_What the task asks_
Transcribe, without any alteration, only the lines that begin at the line containing "[00:07:33.33 to 00:07:34.38]" and run to the last line below.

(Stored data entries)
++++

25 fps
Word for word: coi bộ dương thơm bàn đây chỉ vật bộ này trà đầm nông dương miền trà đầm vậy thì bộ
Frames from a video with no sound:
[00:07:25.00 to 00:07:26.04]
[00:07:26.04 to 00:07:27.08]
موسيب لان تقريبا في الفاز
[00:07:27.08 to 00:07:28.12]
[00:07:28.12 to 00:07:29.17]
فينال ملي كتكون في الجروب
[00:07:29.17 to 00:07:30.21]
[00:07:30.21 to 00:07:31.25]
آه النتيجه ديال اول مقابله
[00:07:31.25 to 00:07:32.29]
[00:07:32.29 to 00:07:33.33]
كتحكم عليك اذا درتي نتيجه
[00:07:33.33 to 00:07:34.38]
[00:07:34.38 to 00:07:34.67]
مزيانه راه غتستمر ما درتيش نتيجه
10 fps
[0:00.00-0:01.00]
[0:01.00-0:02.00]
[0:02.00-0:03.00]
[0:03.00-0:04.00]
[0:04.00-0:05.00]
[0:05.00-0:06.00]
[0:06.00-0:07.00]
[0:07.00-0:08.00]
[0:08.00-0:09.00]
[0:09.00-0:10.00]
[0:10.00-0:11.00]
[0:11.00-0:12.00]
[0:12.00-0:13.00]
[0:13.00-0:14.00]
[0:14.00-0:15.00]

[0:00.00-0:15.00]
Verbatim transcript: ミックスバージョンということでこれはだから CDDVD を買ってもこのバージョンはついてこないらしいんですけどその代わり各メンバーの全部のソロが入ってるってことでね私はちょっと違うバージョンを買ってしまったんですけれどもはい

++++

_Response area_
[00:07:33.33 to 00:07:34.38]
[00:07:34.38 to 00:07:34.67]
مزيانه راه غتستمر ما درتيش نتيجه
10 fps
[0:00.00-0:01.00]
[0:01.00-0:02.00]
[0:02.00-0:03.00]
[0:03.00-0:04.00]
[0:04.00-0:05.00]
[0:05.00-0:06.00]
[0:06.00-0:07.00]
[0:07.00-0:08.00]
[0:08.00-0:09.00]
[0:09.00-0:10.00]
[0:10.00-0:11.00]
[0:11.00-0:12.00]
[0:12.00-0:13.00]
[0:13.00-0:14.00]
[0:14.00-0:15.00]

[0:00.00-0:15.00]
Verbatim transcript: ミックスバージョンということでこれはだから CDDVD を買ってもこのバージョンはついてこないらしいんですけどその代わり各メンバーの全部のソロが入ってるってことでね私はちょっと違うバージョンを買ってしまったんですけれどもはい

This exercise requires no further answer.